Workforce

Labor advocates use West Coast heat to press for more say on fast-food pay

A union group is also using the unprecedented weather conditions to push for a joint-employer standard.
Photograph: Shutterstock

Labor advocates have seized on the West Coast’s heat wave as a way of mustering support for giving California fast-food workers considerable leverage in setting the state’s wage and workplace standards for national quick-service chains.

If the effort is successful and proposed legislation is passed, the state’s quick-service workforce would have a significant role in determining what provisions the chains would have to make for the income, safety, training and comfort of California units’ employees.

The legislative measure would also codify that restaurant franchisors are joint employers of franchisees’ staffs, making the deep-pocketed big chains liable for the workplace policies and practices of the licensees. Franchisors could be sued or fined along with the franchisees for infractions of state labor standards.  

The bill, called the Fast Food Accountability and Standards Recovery Act, would establish an 11-person Fast Food Sector Council to set and review workplace standards in the state’s quick-service market.

Two seats would be held by fast-food workers, and two more places would be given to union representatives or other labor advocates. One seat would be occupied by a restaurant franchisee and another by a restaurant franchisor. The remaining five seats would be held by agents of various state labor and workplace regulatory bodies.

The council would have broad authority to set standards on wages, training and such working conditions as kitchen and dining room temperatures. The so-called Fast Act would also permit communities of at least 200,000 residents to set up a version of the committee and set local standards that reflect the market’s cost of living.

The state-level Council would be required to hold hearings on sector conditions every six months and to review all labor regulations pertinent to the fast-food market at least every three years. Its decisions and directives would apply only to the California units of chains with at least 30 restaurants nationwide.

The Council would have the power to issue subpoenas as part of its review authority.

In instances where the Council’s regulations conflict with state workplace rules, the former would have precedence, though only for the fast-food sector. Requirements set by the committee would not be binding on full-service restaurants and other workplaces.
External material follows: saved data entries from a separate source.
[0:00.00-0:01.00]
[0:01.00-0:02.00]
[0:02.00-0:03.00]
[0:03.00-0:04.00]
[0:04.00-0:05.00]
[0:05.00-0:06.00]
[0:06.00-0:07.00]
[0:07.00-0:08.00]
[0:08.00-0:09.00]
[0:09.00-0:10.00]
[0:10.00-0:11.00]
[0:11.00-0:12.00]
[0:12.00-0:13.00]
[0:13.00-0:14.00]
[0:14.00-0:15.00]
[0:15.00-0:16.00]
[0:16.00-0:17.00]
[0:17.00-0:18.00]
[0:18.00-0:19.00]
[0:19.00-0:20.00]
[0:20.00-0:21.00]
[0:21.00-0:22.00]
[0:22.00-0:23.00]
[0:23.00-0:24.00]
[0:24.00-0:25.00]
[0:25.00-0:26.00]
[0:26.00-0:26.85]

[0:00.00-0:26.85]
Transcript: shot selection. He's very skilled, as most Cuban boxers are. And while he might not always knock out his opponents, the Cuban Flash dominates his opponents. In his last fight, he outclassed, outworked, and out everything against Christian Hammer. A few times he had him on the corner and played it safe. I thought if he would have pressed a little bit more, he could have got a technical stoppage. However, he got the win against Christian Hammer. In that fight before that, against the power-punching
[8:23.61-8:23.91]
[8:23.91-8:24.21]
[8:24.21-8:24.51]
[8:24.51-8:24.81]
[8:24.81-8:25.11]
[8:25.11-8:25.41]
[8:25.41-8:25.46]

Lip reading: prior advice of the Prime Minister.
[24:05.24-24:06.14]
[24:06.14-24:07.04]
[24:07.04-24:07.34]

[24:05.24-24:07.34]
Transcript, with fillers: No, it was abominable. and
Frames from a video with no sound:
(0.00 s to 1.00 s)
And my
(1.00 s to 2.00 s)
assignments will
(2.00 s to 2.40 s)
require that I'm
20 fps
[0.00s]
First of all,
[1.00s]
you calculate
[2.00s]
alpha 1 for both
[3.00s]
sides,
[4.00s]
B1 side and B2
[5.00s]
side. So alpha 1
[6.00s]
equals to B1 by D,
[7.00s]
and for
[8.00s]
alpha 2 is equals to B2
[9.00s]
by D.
The Fast Act was introduced in January but found no traction. It is technically “inactive,” legislative-speak for “shelved at the moment.”

Fight for $15 and a Union, an advocacy group backed by the Service Employees International Union (SEIU), is trying to bolster public support for the measure by citing instances where fast-food employees say they were forced to work without adequate air conditioning. The public-relations effort comes as an unprecedented heat wave grips the West Coast, with temperatures registering well over 100 degrees.

The group is convening a demonstration today at a Jack in the Box restaurant in Sacramento. Fight for $15 says the unit’s air conditioning was not working from June 14 through the 20th, when temperatures hit 109 degrees. The situation has already prompted employees of the store to file a complaint with a state public-health agency.

Fight for $15 is also spotlighting a Los Angeles McDonald’s unit that allegedly remaining in business despite its air conditioning being broken during a stretch of 90-degree days.

Passage of the Fast Act would provide a way to keep wages growing without resorting each time to legislation or a referendum. It would also be a backdoor way of classifying franchisors as a joint employer of franchisees' employees, a development the franchise community has been fighting for at least six years on a national level.